[GIVEN RECORDS Boundary: Start]

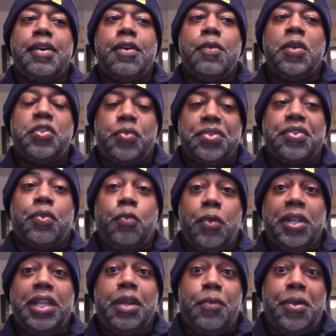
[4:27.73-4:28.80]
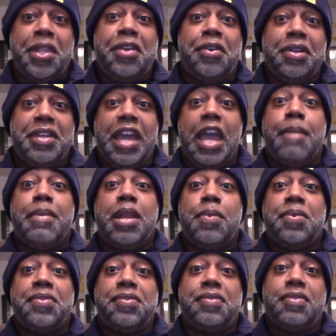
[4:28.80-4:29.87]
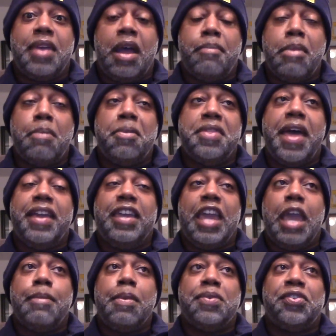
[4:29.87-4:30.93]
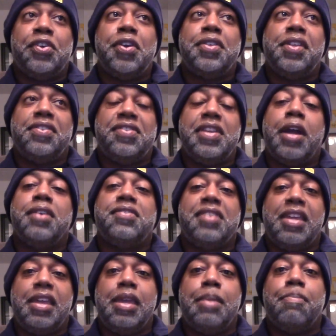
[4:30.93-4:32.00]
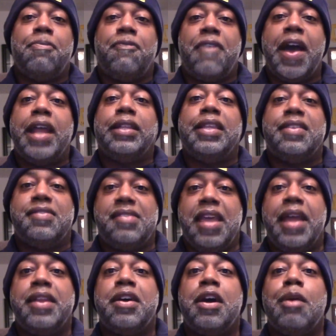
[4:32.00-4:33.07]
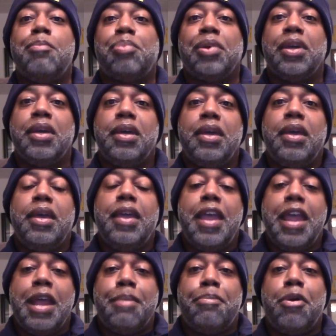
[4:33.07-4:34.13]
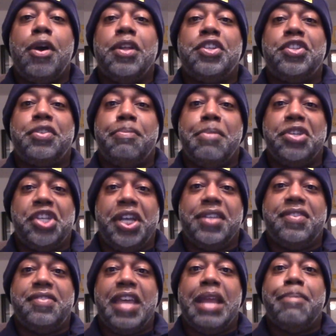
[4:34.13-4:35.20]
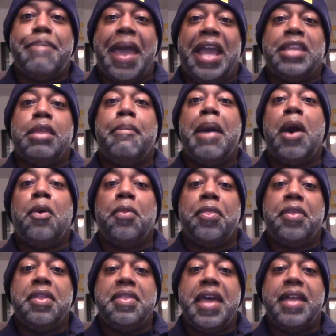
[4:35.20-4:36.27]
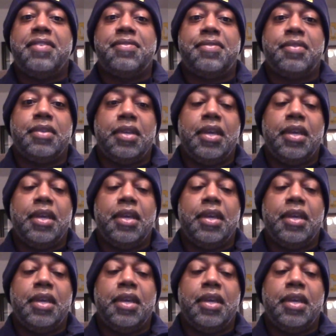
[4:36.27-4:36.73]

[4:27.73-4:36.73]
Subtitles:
which was a really good game, and I remember that game. It was good to see our team finally stand up and punch Michigan State back in the mouth, and that's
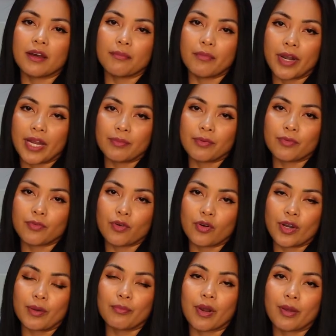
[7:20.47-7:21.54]
brand
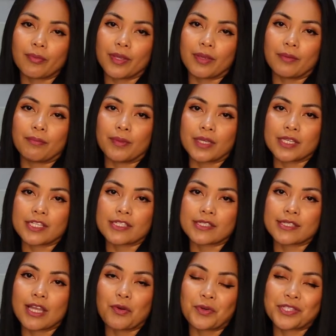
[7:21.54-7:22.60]
before, and probably
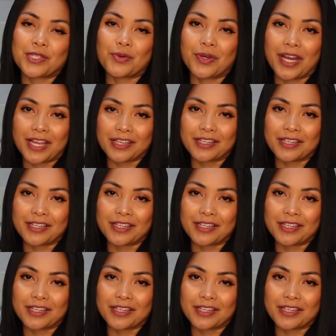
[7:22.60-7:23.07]
because that was the one I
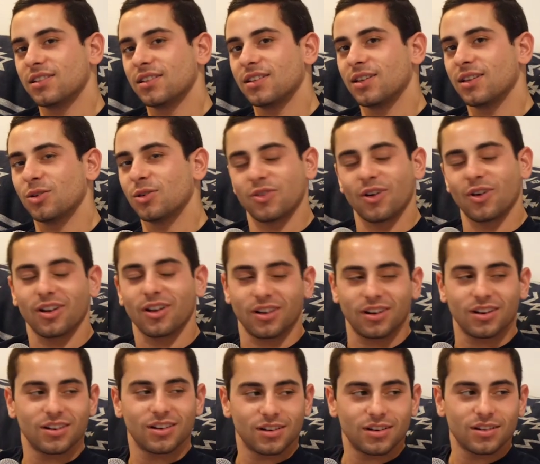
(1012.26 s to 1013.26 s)
It was
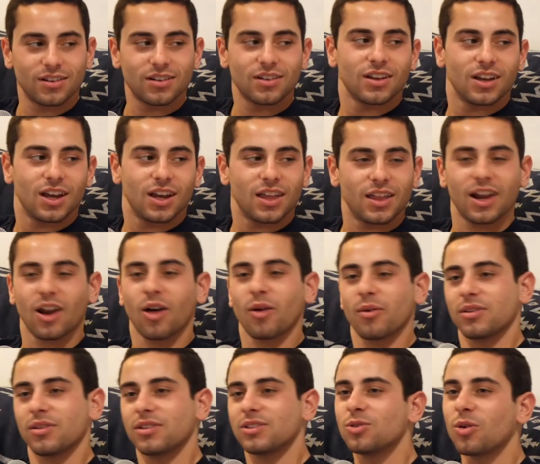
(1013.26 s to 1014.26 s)
fun. Yeah. They had all,
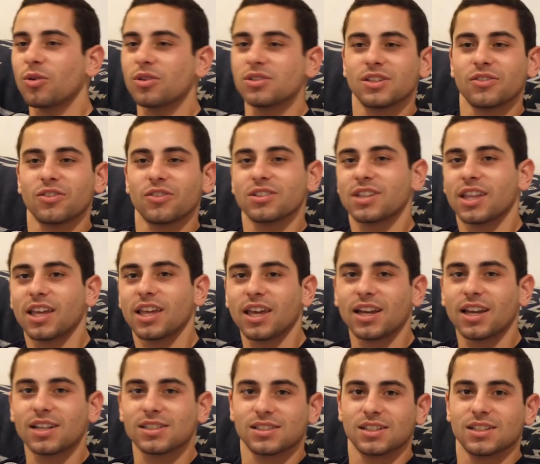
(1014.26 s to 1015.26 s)
all these different
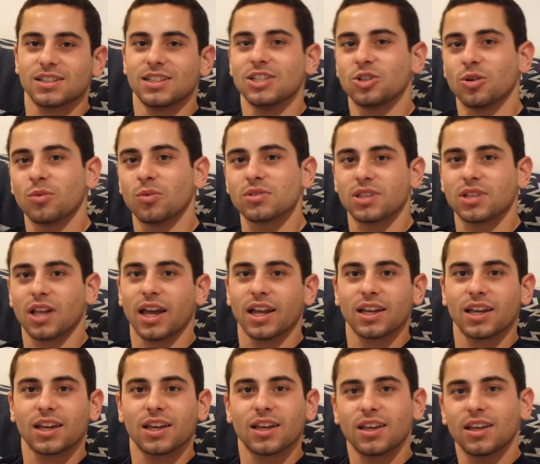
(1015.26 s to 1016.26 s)
things, and the teacher was
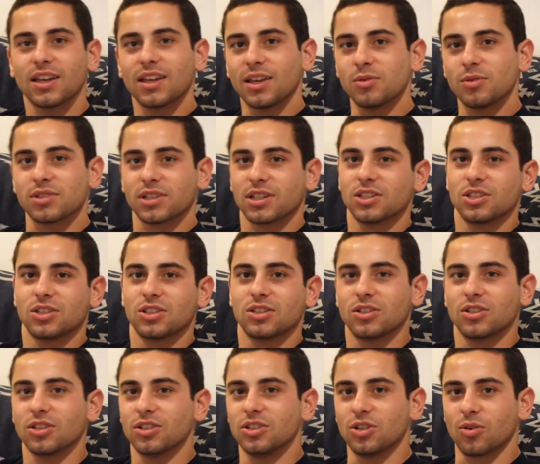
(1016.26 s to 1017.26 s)
like, he was like a
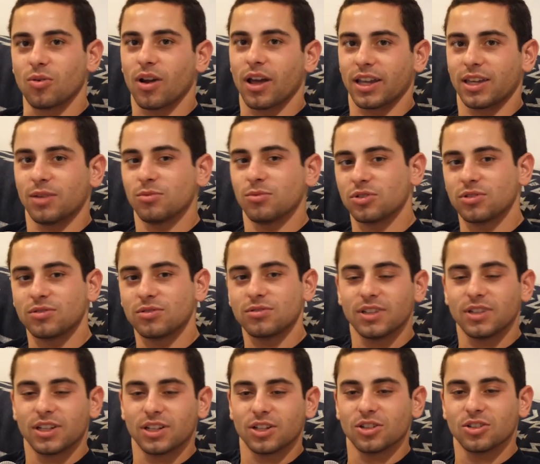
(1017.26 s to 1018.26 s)
good Like he was
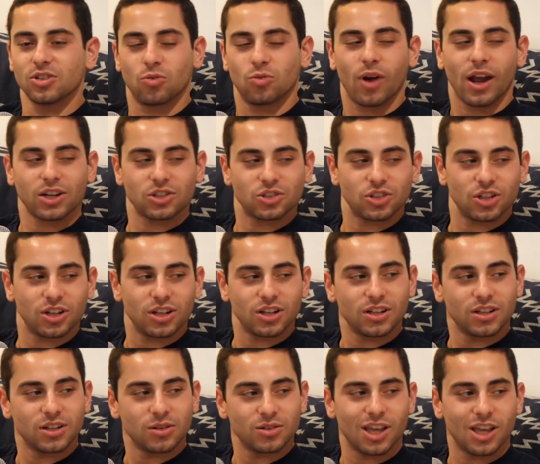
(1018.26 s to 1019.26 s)
he had good
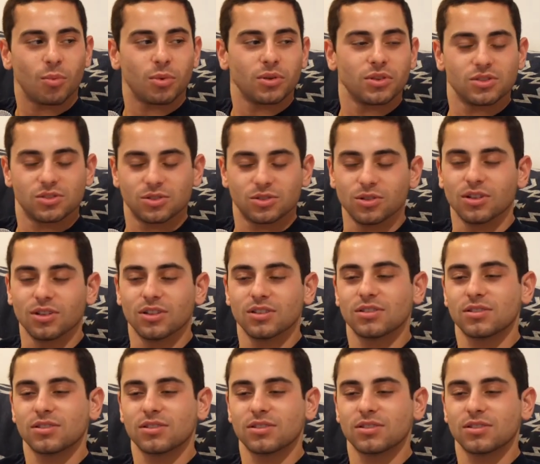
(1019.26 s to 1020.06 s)
direction. He was helping mm-hmm. the students.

[GIVEN RECORDS Boundary: End]

In your reply, please print exactly the lines from the one with "(1017.26 s to 1018.26 s)" through the final line of the listing above, both included, and no pictures.

(1017.26 s to 1018.26 s)
good Like he was
(1018.26 s to 1019.26 s)
he had good
(1019.26 s to 1020.06 s)
direction. He was helping mm-hmm. the students.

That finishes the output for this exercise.